SAINTS Academy passed their four-match tour of Australia with flying colours after clocking up wins against Penrith Panthers, Wests Tigers, Central Coast and Parramatta.

The group, comprising 25 players and ten staff, continued the club’s fine tradition of performing well Down Under on what was Saints’ sixth tour.

Academy coach and AASE Apprenticeship manager Derek Traynor, who has been on all six tours, was proud of the way the lads conducted themselves on tour and dug deep to return home undefeated.

Traynor said: “It was excellent. It was an absolutely tremendous experience for everyone and the lads showed real commitment in training out there and the way they performed.

“We have lost two and drawn one in previous six tours – but this is only the second group that has won all matches on a four-game tour.

“They played some competitive teams too with the victory against Parramatta being the highlight for me.

“Parramatta were physically a massive team and they overpowered us at first. But the lads stuck at it and won it in the last play of the game. It was great to see that they could still perform the skills under pressure and so that last minute try was the highlight.”
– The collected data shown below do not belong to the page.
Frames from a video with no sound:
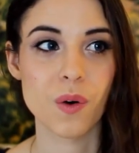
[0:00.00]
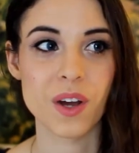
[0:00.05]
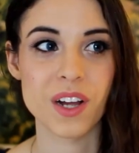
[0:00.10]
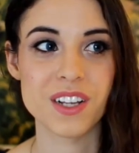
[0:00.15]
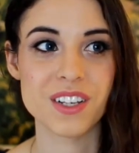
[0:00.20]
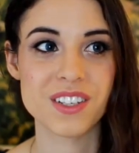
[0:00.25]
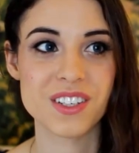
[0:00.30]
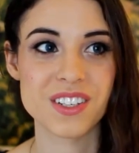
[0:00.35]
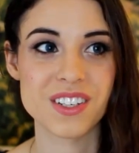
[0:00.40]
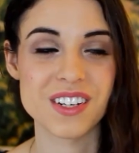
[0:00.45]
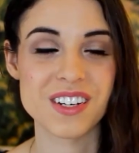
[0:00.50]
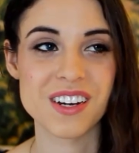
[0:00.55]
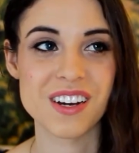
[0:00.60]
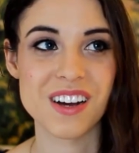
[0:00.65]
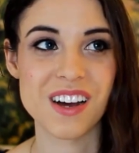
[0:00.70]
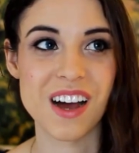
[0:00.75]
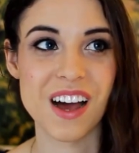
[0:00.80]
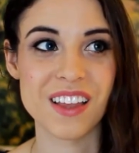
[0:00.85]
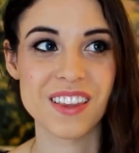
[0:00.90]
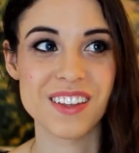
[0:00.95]
which
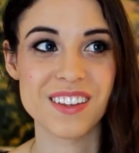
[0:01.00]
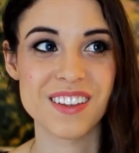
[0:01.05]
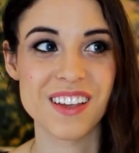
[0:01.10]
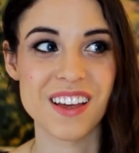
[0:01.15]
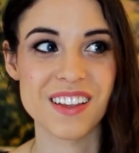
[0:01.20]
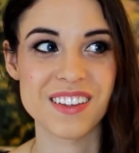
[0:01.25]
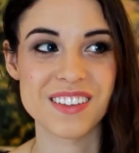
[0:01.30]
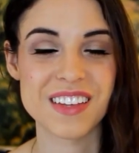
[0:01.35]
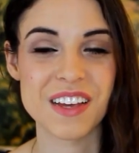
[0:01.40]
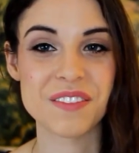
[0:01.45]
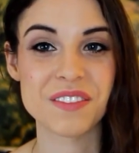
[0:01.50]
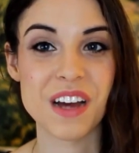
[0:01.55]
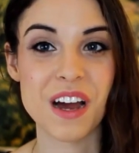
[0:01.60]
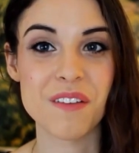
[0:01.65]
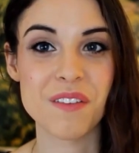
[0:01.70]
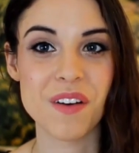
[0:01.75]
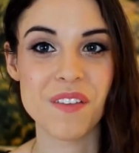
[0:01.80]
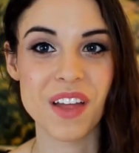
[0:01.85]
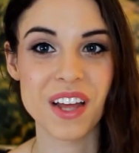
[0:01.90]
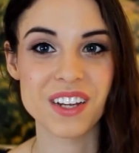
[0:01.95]
at the same
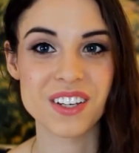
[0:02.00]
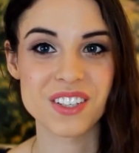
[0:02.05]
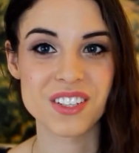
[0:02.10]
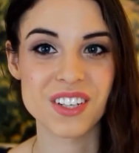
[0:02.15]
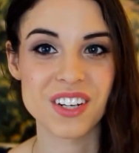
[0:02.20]
time I'm like,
But the tour was about more than simply the four matches and the 25 lads, made up of school leavers from the past two years, gained plenty out of the experience.

“More than anything they get three weeks where they are professional players,” Traynor said.

“They are training twice a day and it is about how they recover and prepare.

“They are on the go all the time so it is very tiring, but it is very enjoyable for them seeing the other side of the world, the sights of Sydney and all the activities like white water rafting.

“They had great life experiences, things that they would never do, but to do it with a gang of rugby mates is tremendous.”

The biannual tour Down Under is something unique to Saints in Super League – but one that is important in helping the club develop players and identify at close quarters which ones have the makings of top flight players going forward.

Traynor added: “There is only us that do this sort of tour. Some other clubs have tried it, done one tour but then no more. We are already preparing for the next one in 2017.

“It is a big process and the club helps massively, but the lads play a part in fundraising, with bucket collections at the ground and packing bags.

“There are a lot of people who help out a lot. Mike Rush plays a big part in the organisation of it all.

“Then there is former Castleford coach, Dave Woods who is now based in St Helens – he drives our coach over there, organises our trips and we’d be lost without him.

“Eric Chisnall has been on every tour we have done. For the lads his experience is valuable. He has time to sit down with the lads and pass that good experience is a great mentor for those players.

“As much as the players get a lot out of it, we as coaches get plenty too. We see these lads under pressure, away from home with no mum and dad at home to run back to – they are on their own and it is how they handle things.

“You generally find that the kids who perform in Australia do end up becoming Super League players for the club.”

Away from playing and training the tour allowed some past players and coaches of the club to renew their acquaintances to show that the saying ‘Once a Saints always a Saint’ rings true.

Traynor said: “We bumped into Royce Simmons, who came to see us because we were based in Penrith, and had a couple of hours with him.

“Then we met up with Daniel Anderson at Parramatta and he had some dealings in organising that game. Nathan Brown was in touch and we went for an afternoon with him at Cronulla where we also met up with Cliff Watson and former 1970s player David Eckersley.

“It was great listening to Cliff and Eric chatting about their time playing together at Saints in the late 60s.”

The tour was not all a bed of roses and Josh Eaves, one of more experienced players, broke his jaw 15 minutes into the first game on tour. Fortunately he did not need surgery and was able to stay on tour and the support he gave the lads was “tremendous”.

But with that tour done it won’t be long before the schedule for the next one is getting sketched out.

“We will sit down after Christmas and start planning 2017, it will be about lads proving they are good enough to tour and then they will be invited in over an 18 month period,” Traynor said.